Best Strategy If We are Living in Simulation

We are living in simulation.

2020 David Kipping of Columbia University apply Bayesian Approach to estimate the hypothesis’s possibility. There is slightly over 50% chance that we live in reality, but if we can simulate conscious beings (for instance general artificial intelligence), the possibility will flip to almost 100% that we live in simulation. (aligned with Musk’s comment below)

2016 Elon Musk “The odds that we are in base reality is one in billions,” 

2003 Nick Bostrom of the University of Oxford, published paper of simulation argument.

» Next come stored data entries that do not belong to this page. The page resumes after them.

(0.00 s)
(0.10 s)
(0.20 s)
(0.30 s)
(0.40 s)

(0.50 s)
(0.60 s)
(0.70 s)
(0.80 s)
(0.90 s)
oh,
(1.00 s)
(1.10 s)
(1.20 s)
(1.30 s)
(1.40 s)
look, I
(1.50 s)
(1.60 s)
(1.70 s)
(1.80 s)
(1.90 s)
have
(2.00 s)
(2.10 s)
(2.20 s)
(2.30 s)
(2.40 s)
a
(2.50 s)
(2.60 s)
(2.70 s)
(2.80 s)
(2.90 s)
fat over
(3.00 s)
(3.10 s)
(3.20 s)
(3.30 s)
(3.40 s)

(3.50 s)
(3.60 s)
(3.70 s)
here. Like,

No alt text provided for this image

~400BC Greek philosopher Plato’s Allegory of the cave: shadows become the reality of people in the cave, but not real representation of the world

(Fig1. Plato’s Allegory of the cave credit: Jan Saenredam – British Museum)

~400BC Cofounder of Taoism ZhuangZhou had the famous butterfly dream argument, questioning whether he was just a dream of a butterfly.

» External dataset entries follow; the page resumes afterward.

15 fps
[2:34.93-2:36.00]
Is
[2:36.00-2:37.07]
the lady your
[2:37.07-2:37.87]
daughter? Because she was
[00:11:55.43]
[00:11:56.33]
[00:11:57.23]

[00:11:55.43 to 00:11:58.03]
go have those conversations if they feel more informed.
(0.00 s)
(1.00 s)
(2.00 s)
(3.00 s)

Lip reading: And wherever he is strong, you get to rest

~600BC Buddism – Concept of Emptiness. In the words of Chögyal Namkhai Norbu, a leading authority on Tibetan culture, “In a real sense, all the visions that we see in our lifetime are like a big dream […]”

This article is not to prove the hypothesis, but utilize this hypothesis to make better strategy for life. All discussions below are based on the assumption that we do live in a simulation:

The Best Strategy

The hypothesis that we are living in simulation simplified the strategy search for complex life.

Life can be simplified into a reinforcement learning process. Human beings are agents who interacted with environment (other agents or world simulation) and get trained to maximize reward. During which, agents can choose to produce the next generation similar as evolutionary algorithm in global optimization. By end of life, agent left the environment and cannot take anything with them.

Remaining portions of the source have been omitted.